▶ WHAT THE TASK ASKS: Every line below should come back exactly as written, though the pictures stay out.

▶ RECORDS FOR THE TASK:
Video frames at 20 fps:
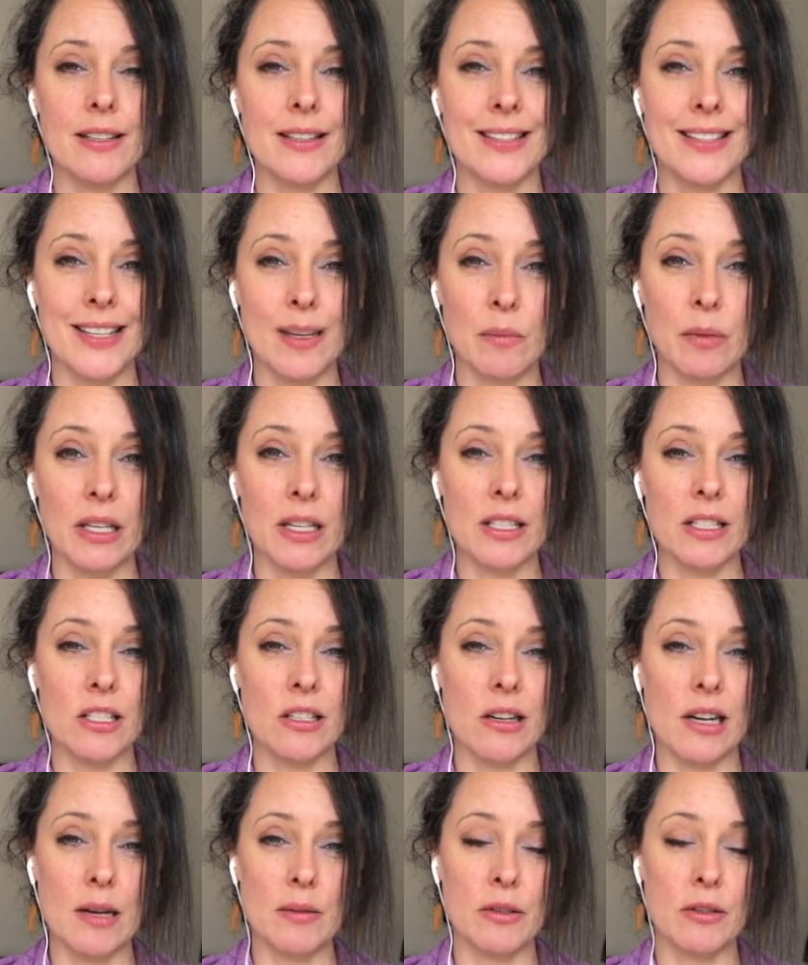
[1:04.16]
similar
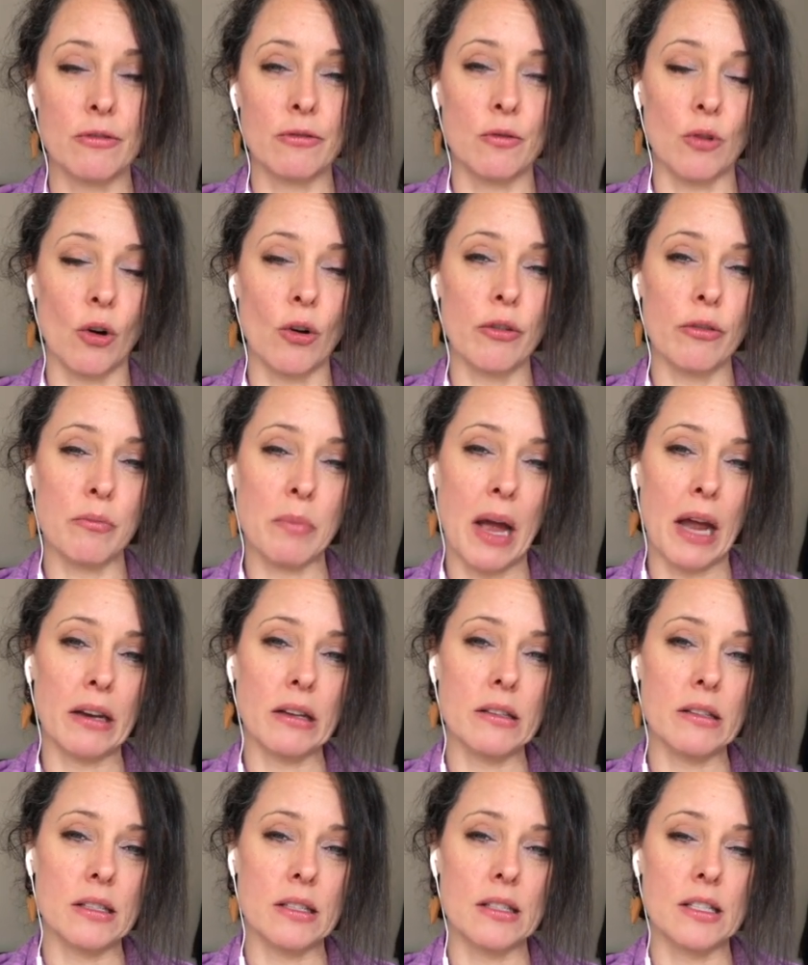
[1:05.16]
types of growth
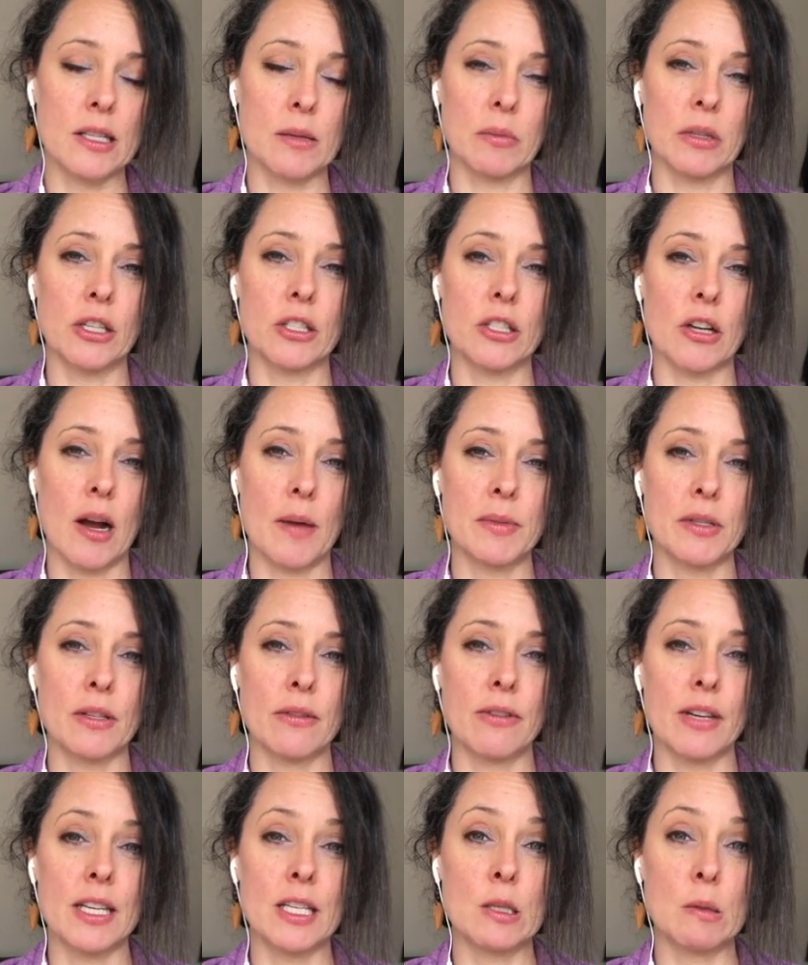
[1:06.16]
patterns and similar types of
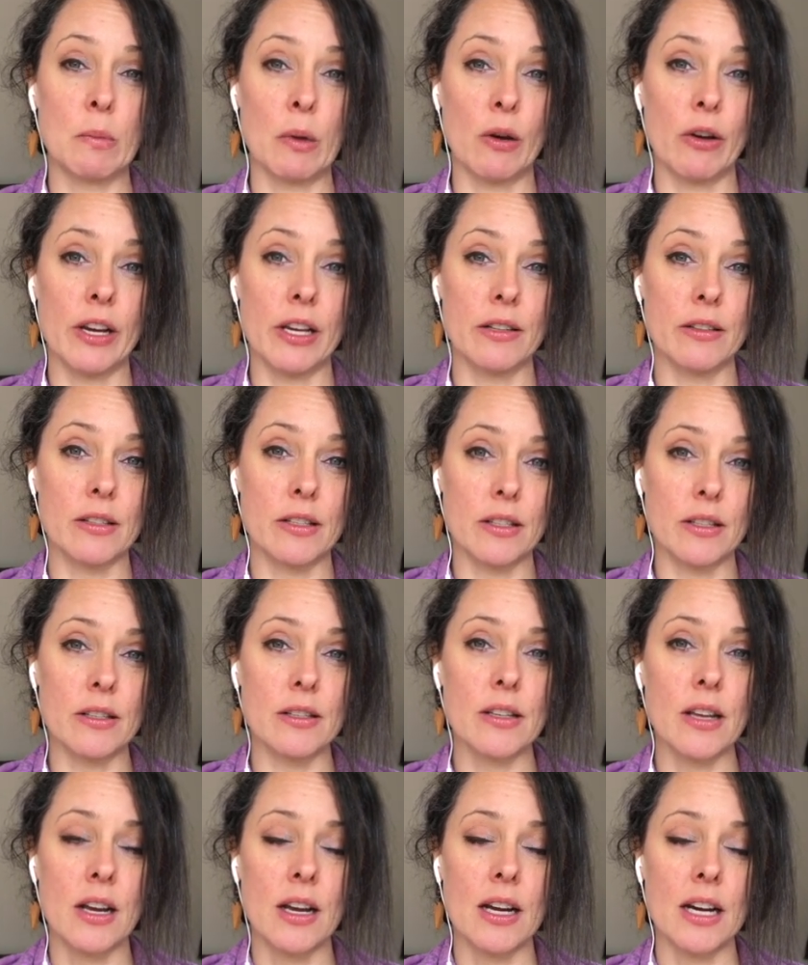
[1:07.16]
experiences,
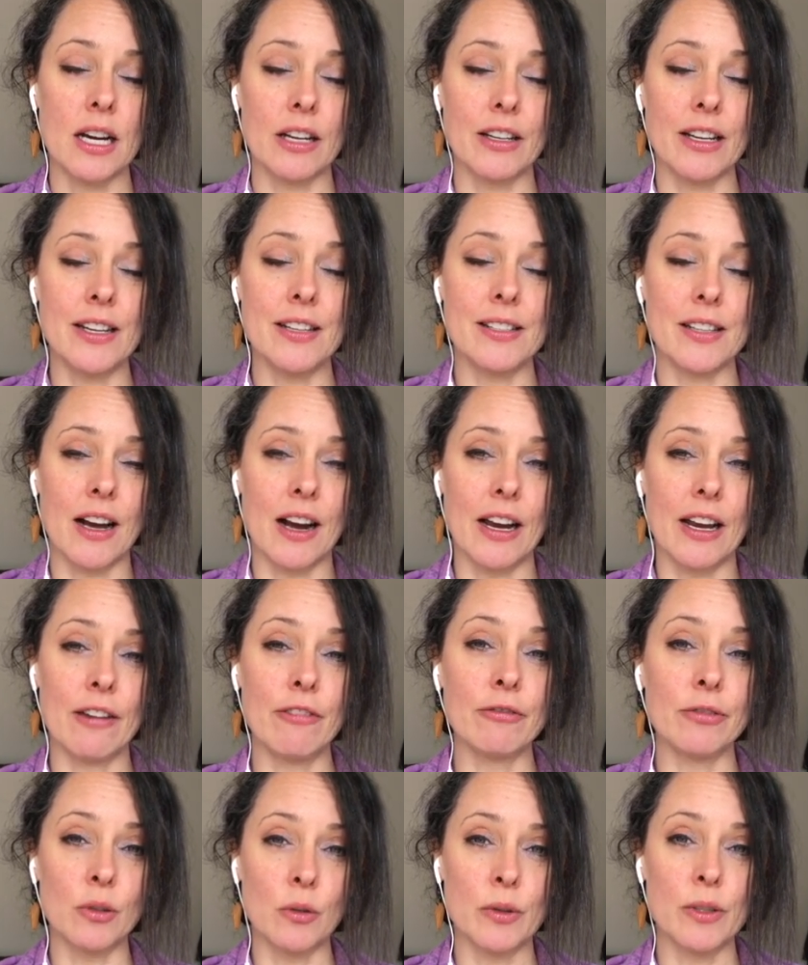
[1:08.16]
and these are
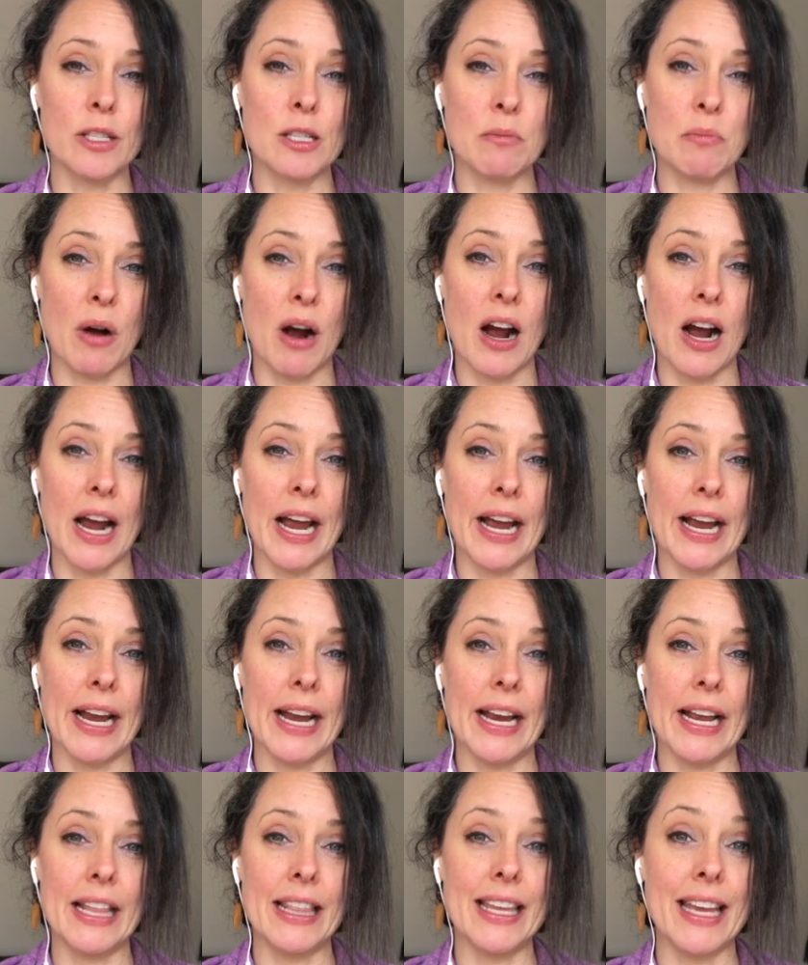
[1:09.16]
influenced by
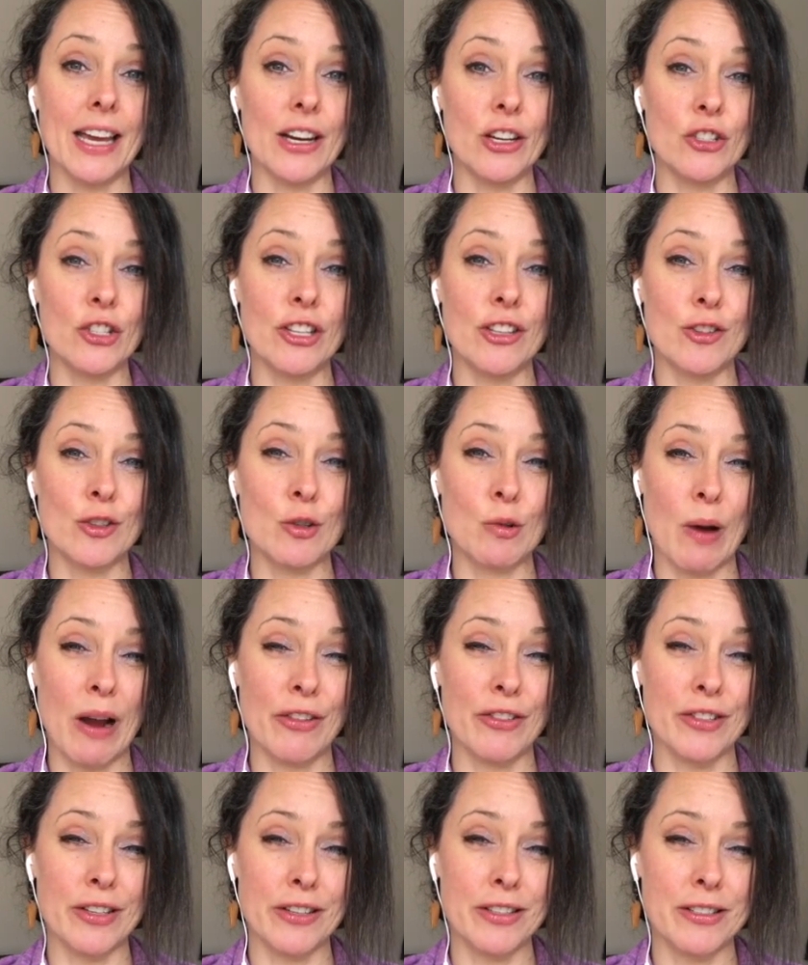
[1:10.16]
the energy that
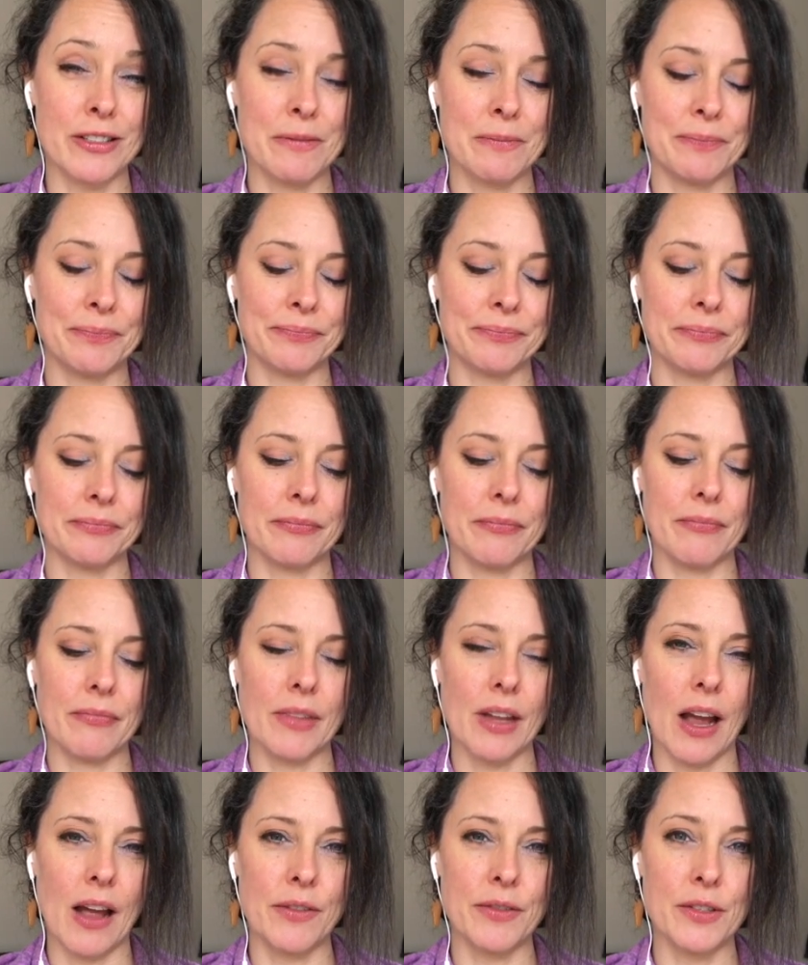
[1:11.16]
surrounds us.
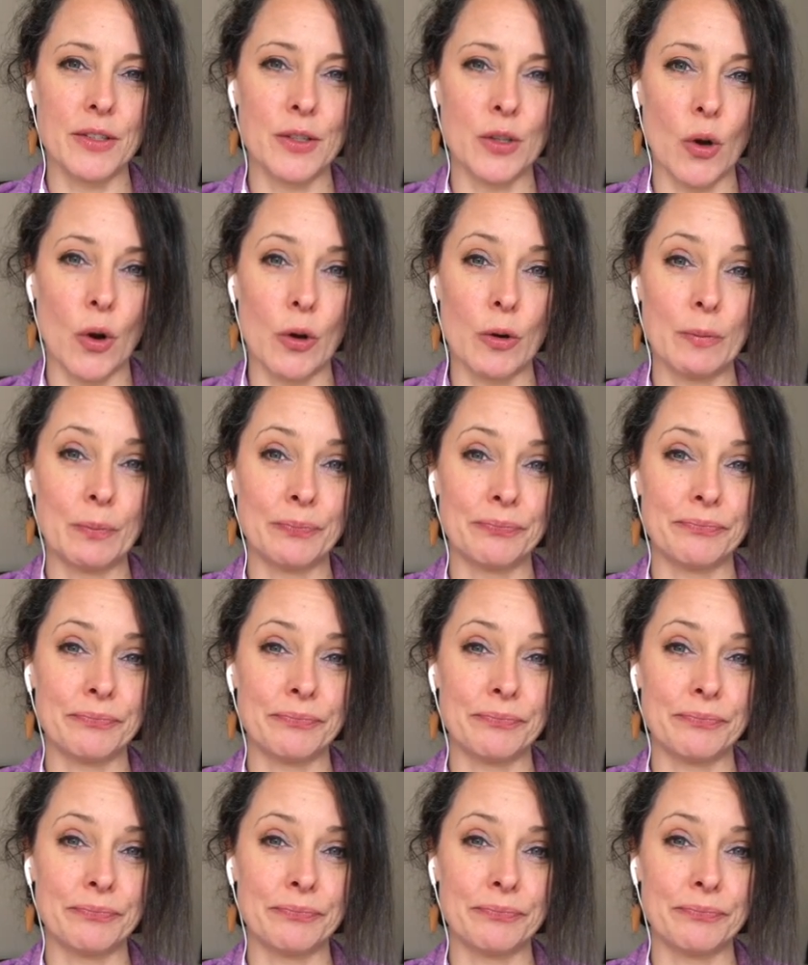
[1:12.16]
And so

▶ RESULT BELOW:
Video frames at 20 fps:
[1:04.16]
similar
[1:05.16]
types of growth
[1:06.16]
patterns and similar types of
[1:07.16]
experiences,
[1:08.16]
and these are
[1:09.16]
influenced by
[1:10.16]
the energy that
[1:11.16]
surrounds us.
[1:12.16]
And so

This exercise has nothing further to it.